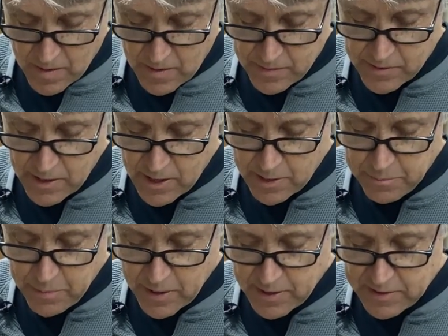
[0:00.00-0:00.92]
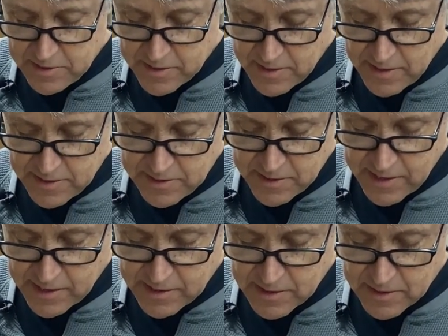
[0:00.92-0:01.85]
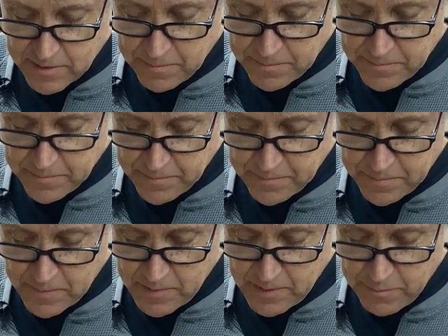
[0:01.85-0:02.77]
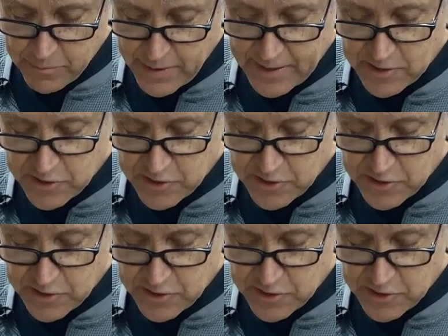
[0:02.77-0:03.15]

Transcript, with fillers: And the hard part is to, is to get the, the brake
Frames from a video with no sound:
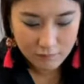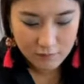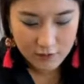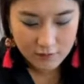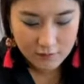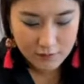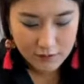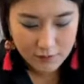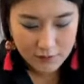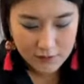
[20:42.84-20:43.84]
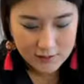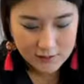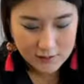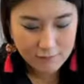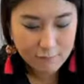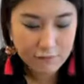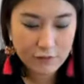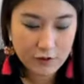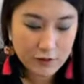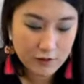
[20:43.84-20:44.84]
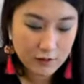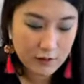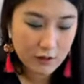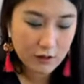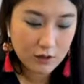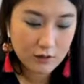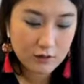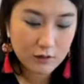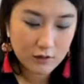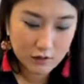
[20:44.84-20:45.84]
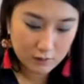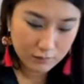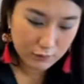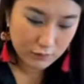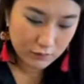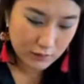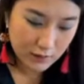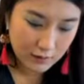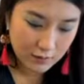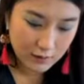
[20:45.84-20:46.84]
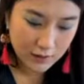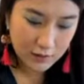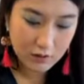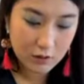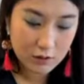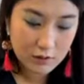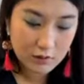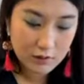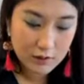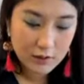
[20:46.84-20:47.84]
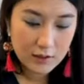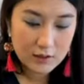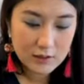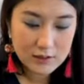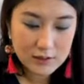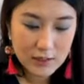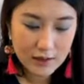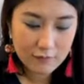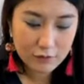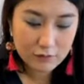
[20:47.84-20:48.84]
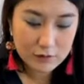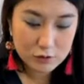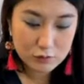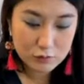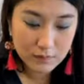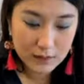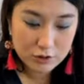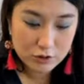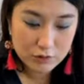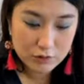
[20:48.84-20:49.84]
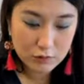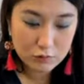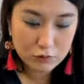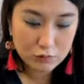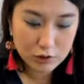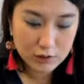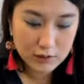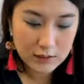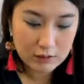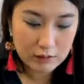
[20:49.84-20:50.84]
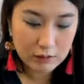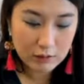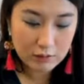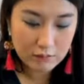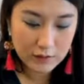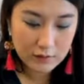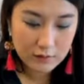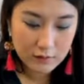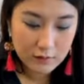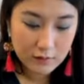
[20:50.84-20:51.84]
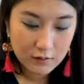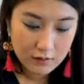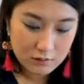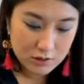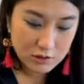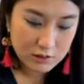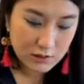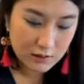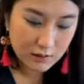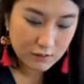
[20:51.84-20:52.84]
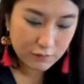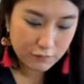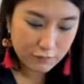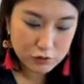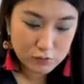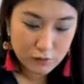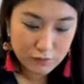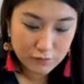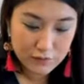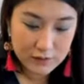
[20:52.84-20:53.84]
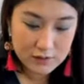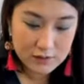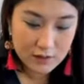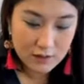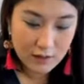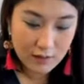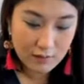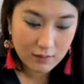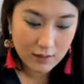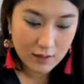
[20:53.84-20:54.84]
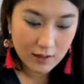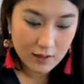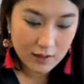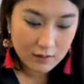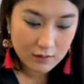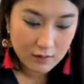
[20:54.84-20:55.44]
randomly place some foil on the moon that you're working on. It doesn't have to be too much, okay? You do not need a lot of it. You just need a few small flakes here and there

_____

◆ Exercise goal ◆
Repeat the data above in full and exactly. Omit every image.

◆ Response box ◆
[0:00.00-0:00.92]
[0:00.92-0:01.85]
[0:01.85-0:02.77]
[0:02.77-0:03.15]

Transcript, with fillers: And the hard part is to, is to get the, the brake
Frames from a video with no sound:
[20:42.84-20:43.84]
[20:43.84-20:44.84]
[20:44.84-20:45.84]
[20:45.84-20:46.84]
[20:46.84-20:47.84]
[20:47.84-20:48.84]
[20:48.84-20:49.84]
[20:49.84-20:50.84]
[20:50.84-20:51.84]
[20:51.84-20:52.84]
[20:52.84-20:53.84]
[20:53.84-20:54.84]
[20:54.84-20:55.44]
randomly place some foil on the moon that you're working on. It doesn't have to be too much, okay? You do not need a lot of it. You just need a few small flakes here and there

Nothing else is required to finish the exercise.